▸ Activity:
Word for word, give the records again, dropping any picture they hold.

(Dataset extract begins)

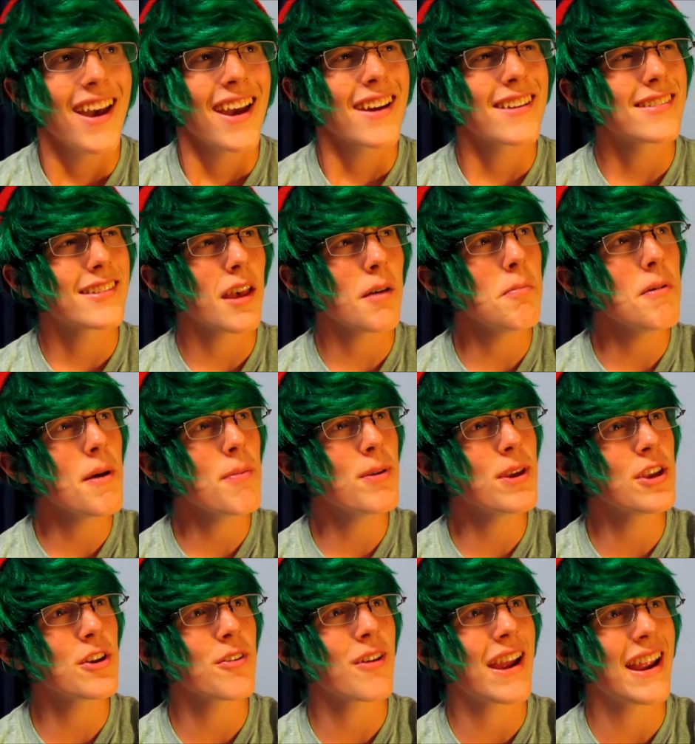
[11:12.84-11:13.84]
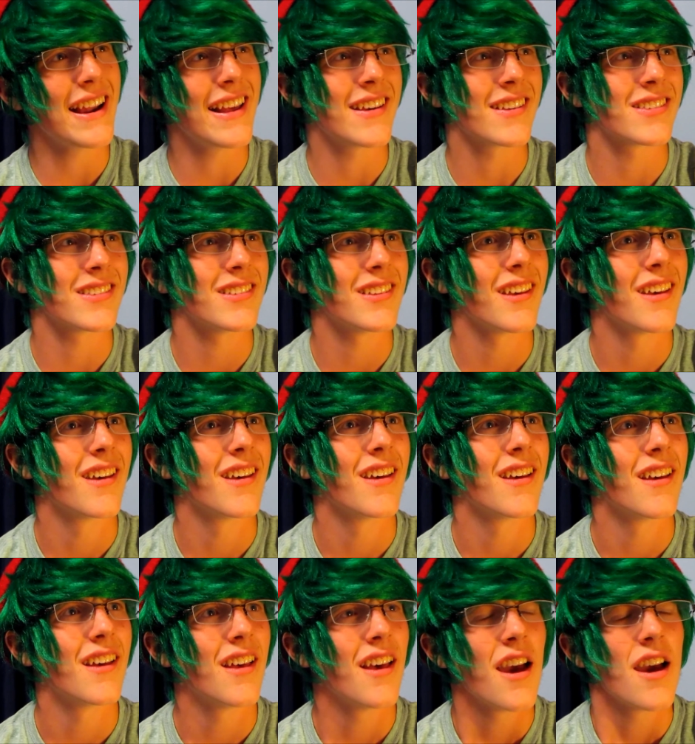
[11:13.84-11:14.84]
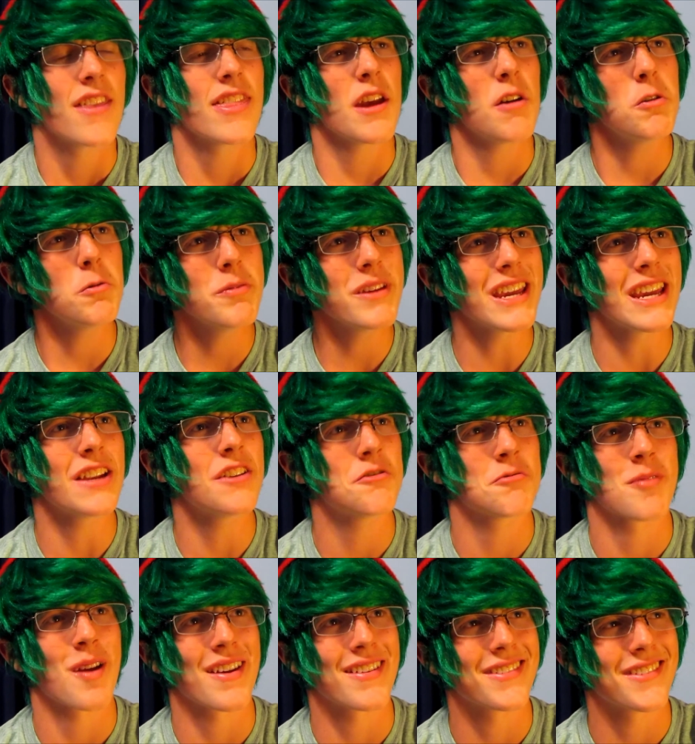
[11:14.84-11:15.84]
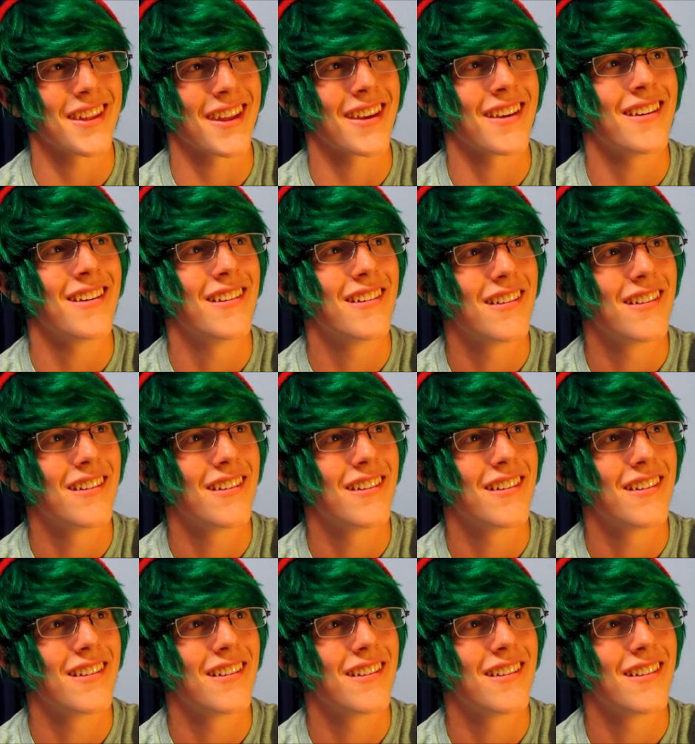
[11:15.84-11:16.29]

Except maybe Uranus. That would be interesting.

(Dataset extract ends)

▸ Finished task:
[11:12.84-11:13.84]
[11:13.84-11:14.84]
[11:14.84-11:15.84]
[11:15.84-11:16.29]

Except maybe Uranus. That would be interesting.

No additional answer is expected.